It's impossible to provide comprehensive guidance, but at the very
high level (needs more precise definitions) those may be things like:
- per-day percentage of API calls finishing with 5XX errors <= 1%
- 99% percentile over day of absolute value from (job creation time minus expected
job creation time) for cron job <= 10%
- 99.9% of /health requests per day finish with 200 code
These goals will help you determine what you need to measure (SLIs) in the next
question.
-->
###### What are the SLIs (Service Level Indicators) an operator can use to determine the health of the service?
<!--
Pick one more of these and delete the rest.
-->
- [ ] Metrics
- Metric name: `csiOperationsLatencyMetric` can be used by an operator to determine
the health of the service.
###### Are there any missing metrics that would be useful to have to improve observability of this feature?
<!--
Describe the metrics themselves and the reasons why they weren't added (e.g., cost,
implementation difficulties, etc.).
-->
### Dependencies
This feature depends on the cluster having CSI drivers and sidecars that use CSI
spec v1.5.0 at minimum.
###### Does this feature depend on any specific services running in the cluster?
<!--
Think about both cluster-level services (e.g. metrics-server) as well
as node-level agents (e.g. specific version of CRI). Focus on external or
optional services that are needed. For example, if this feature depends on
a cloud provider API, or upon an external software-defined storage or network
control plane.
For each of these, fill in the following—thinking about running existing user workloads
and creating new ones, as well as about cluster-level services (e.g. DNS):
- [Dependency name]
- Usage description:
- Impact of its outage on the feature:
- Impact of its degraded performance or high-error rates on the feature:
-->
- [CSI drivers and sidecars]
- Usage description:
- Impact of its outage on the feature: Inability to perform CSI storage
operations with NodeExpandVolume RPC call where the CSI driver require
credentials to complete this specific operation.

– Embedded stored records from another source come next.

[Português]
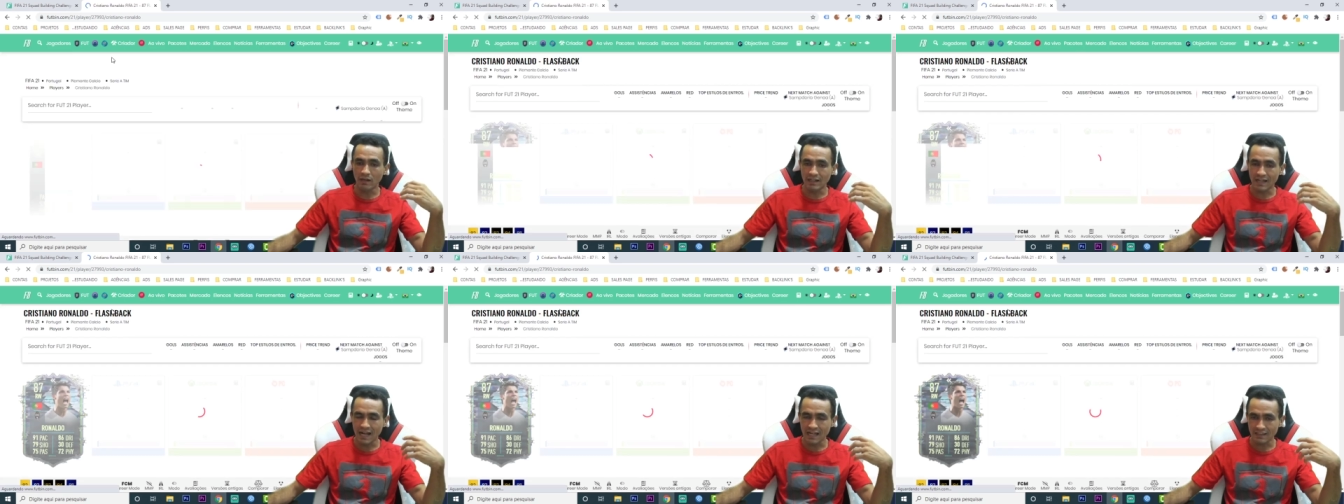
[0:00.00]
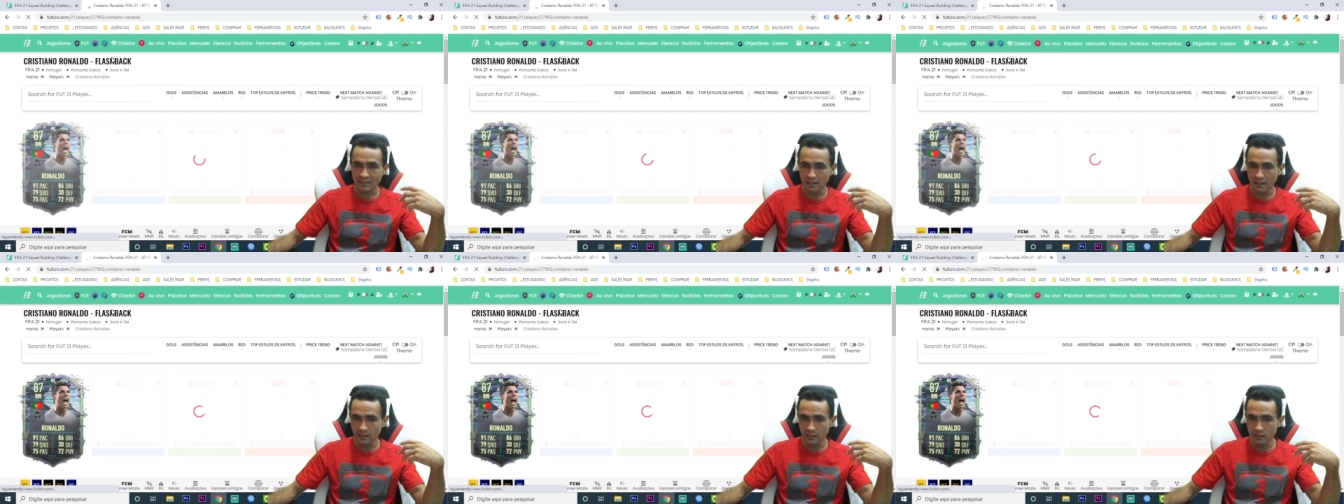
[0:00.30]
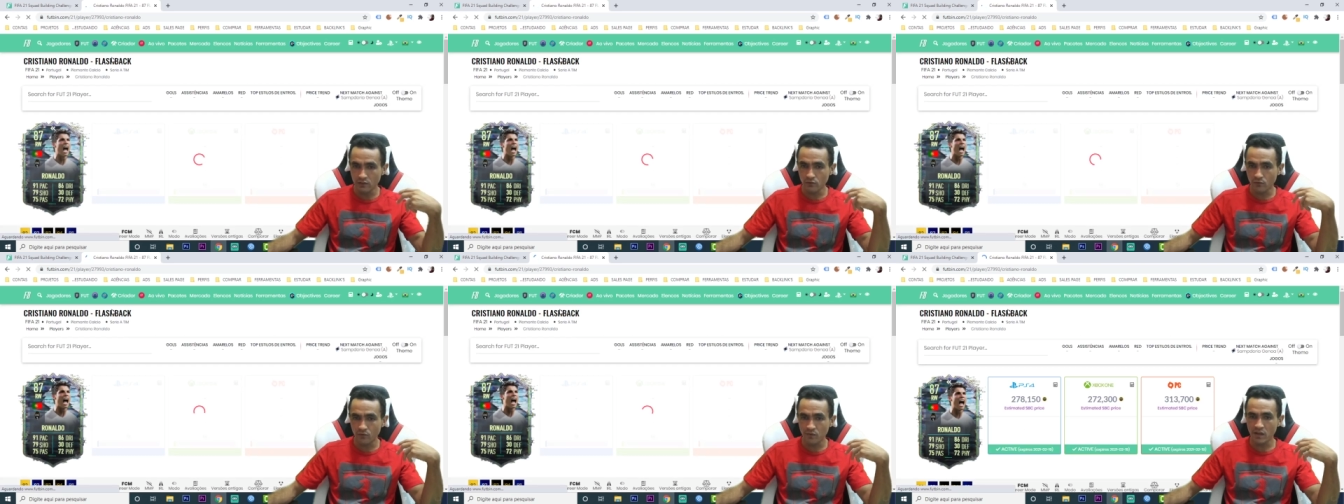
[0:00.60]
carta
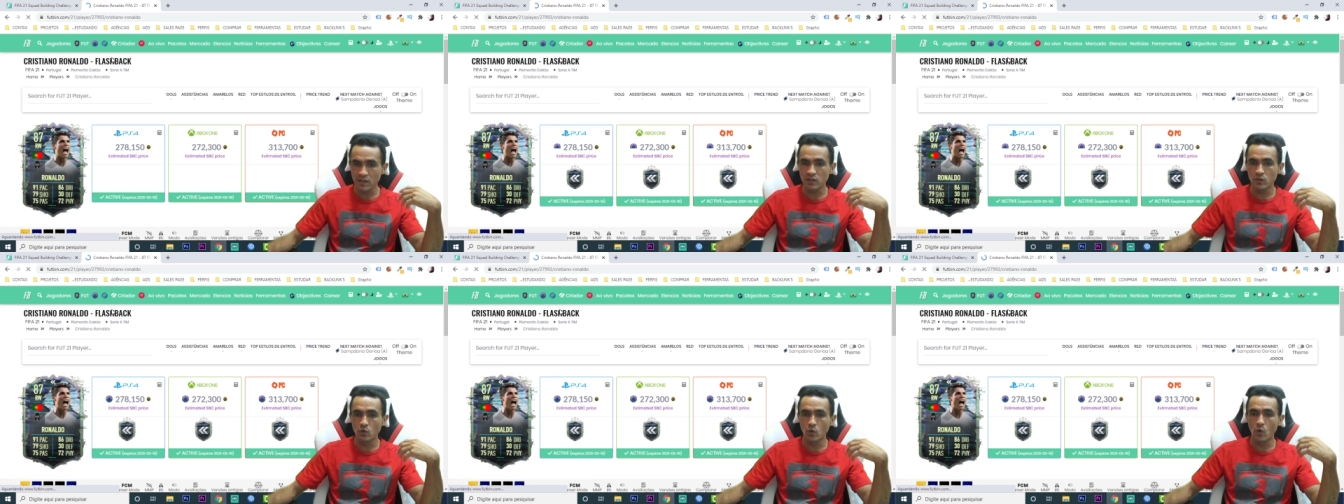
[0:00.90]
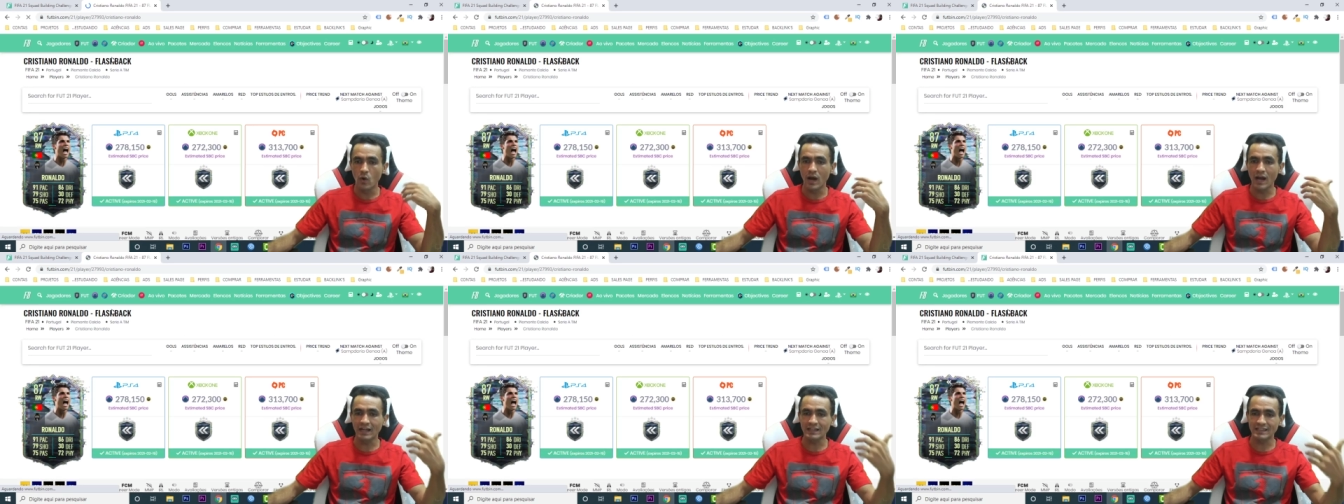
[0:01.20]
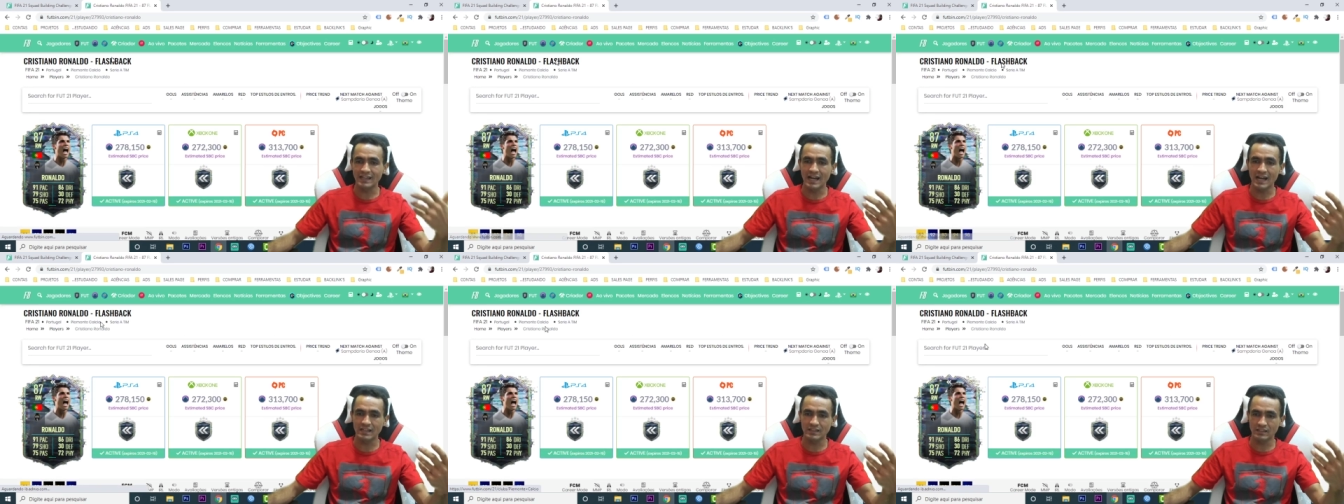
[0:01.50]
inferior à
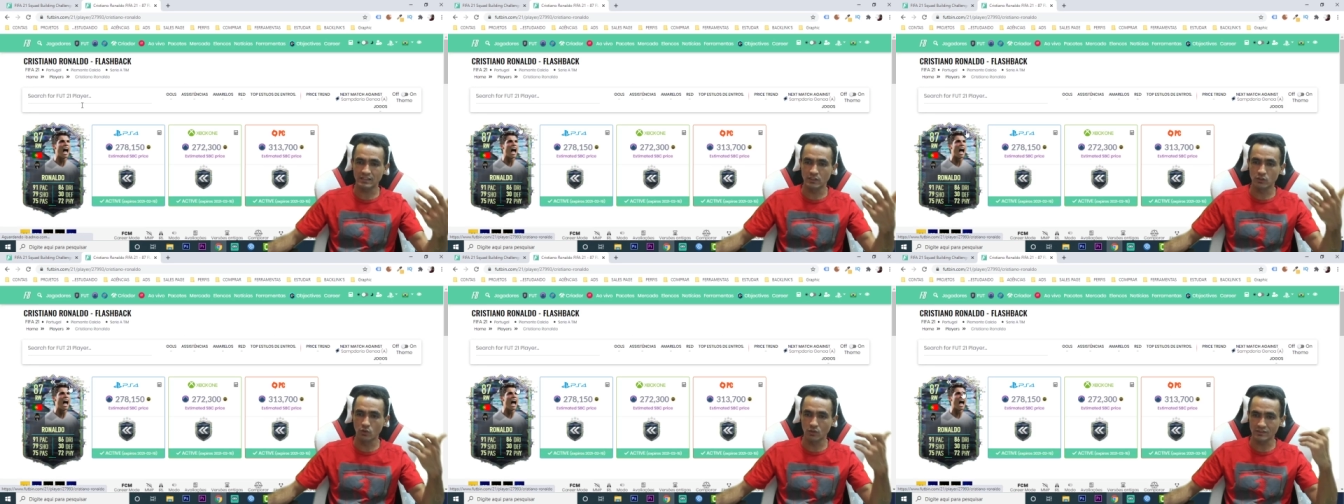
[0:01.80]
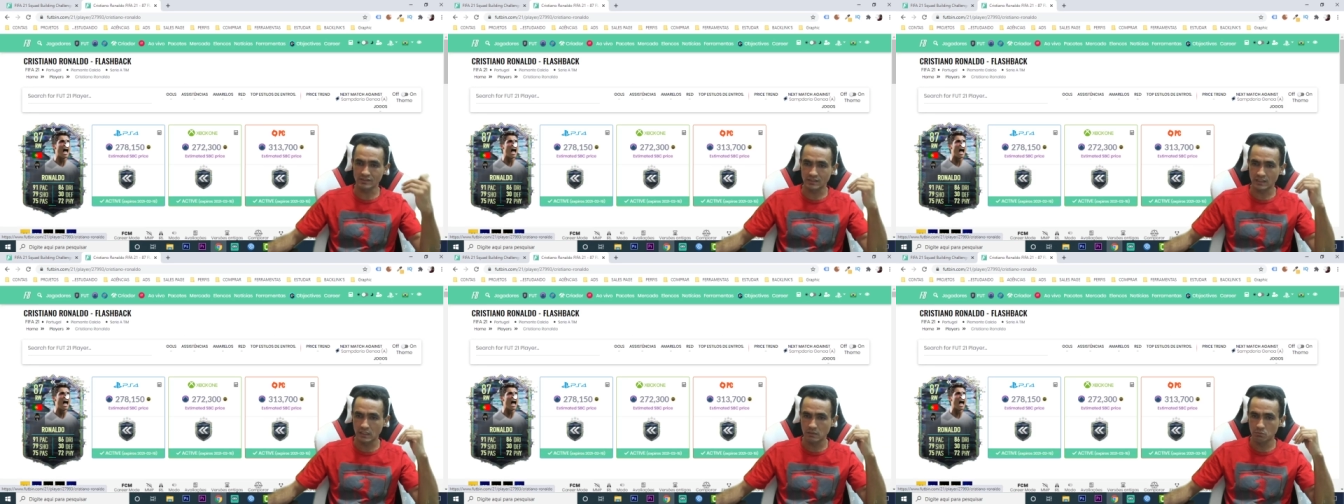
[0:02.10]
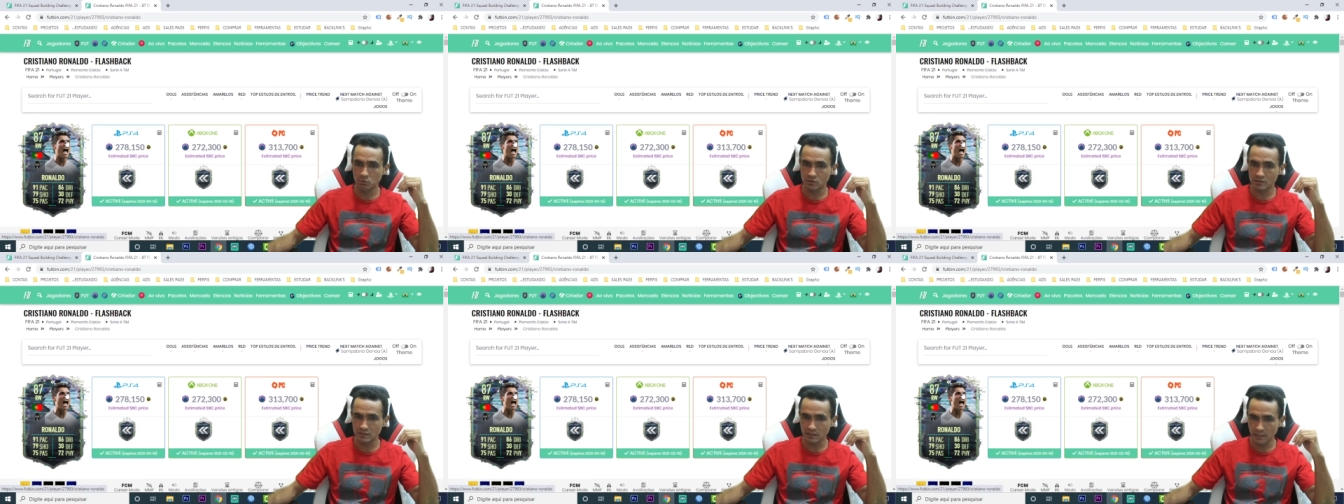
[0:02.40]
carta que nós
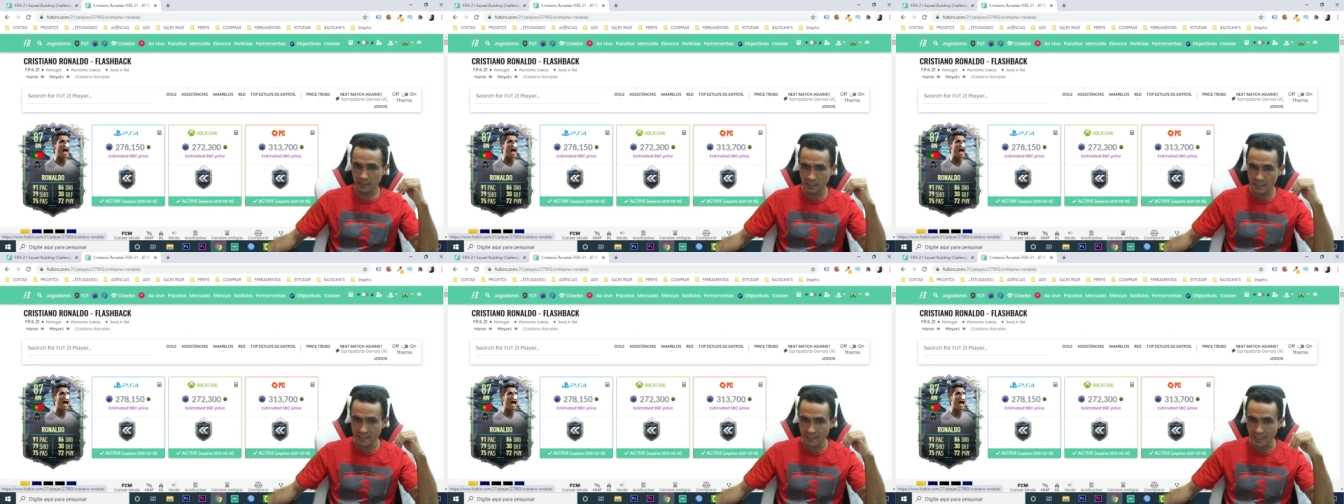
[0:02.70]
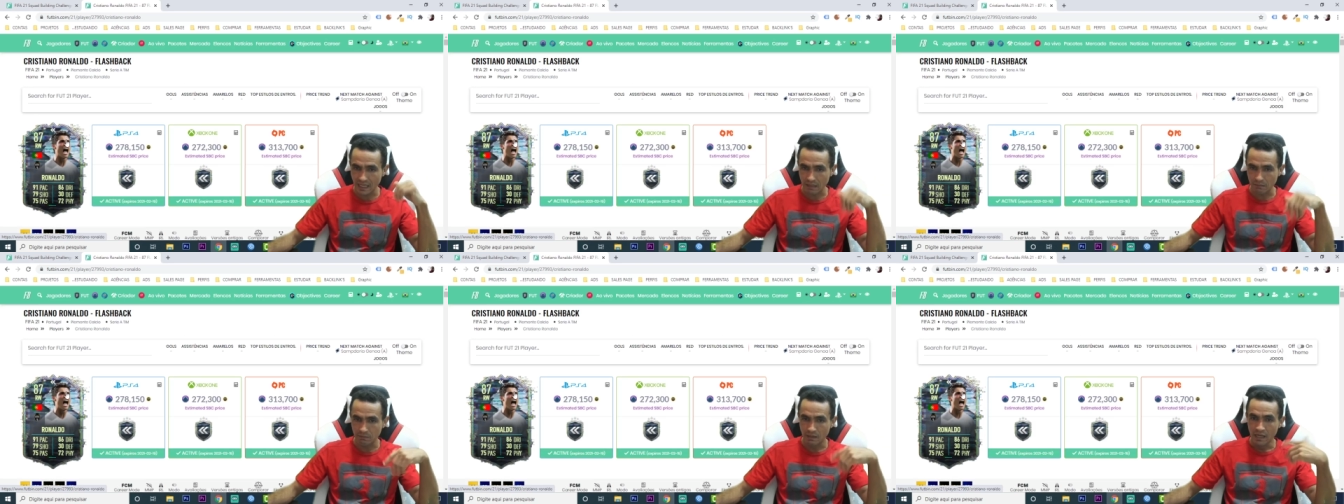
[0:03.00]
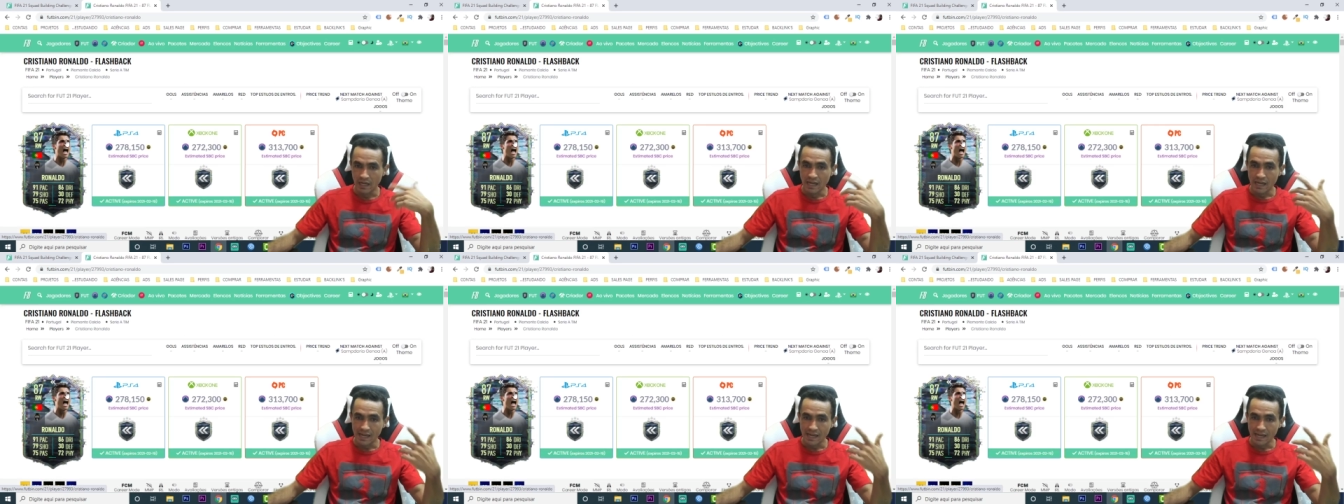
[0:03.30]
temos em game.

- Impact of its degraded performance or high-error rates on the feature:
Increase in latency performing CSI storage operations (due to repeated
retries)
### Scalability
- **Will enabling / using this feature result in any new API calls?**
no.
- **Will enabling / using this feature result in introducing new API types?**
no.
- **Will enabling / using this feature result in any new calls to the cloud
provider?** no.
- **Will enabling / using this feature result in increasing size or count of
the existing API objects?**
yes, this adds a new field to the API so it changes the size.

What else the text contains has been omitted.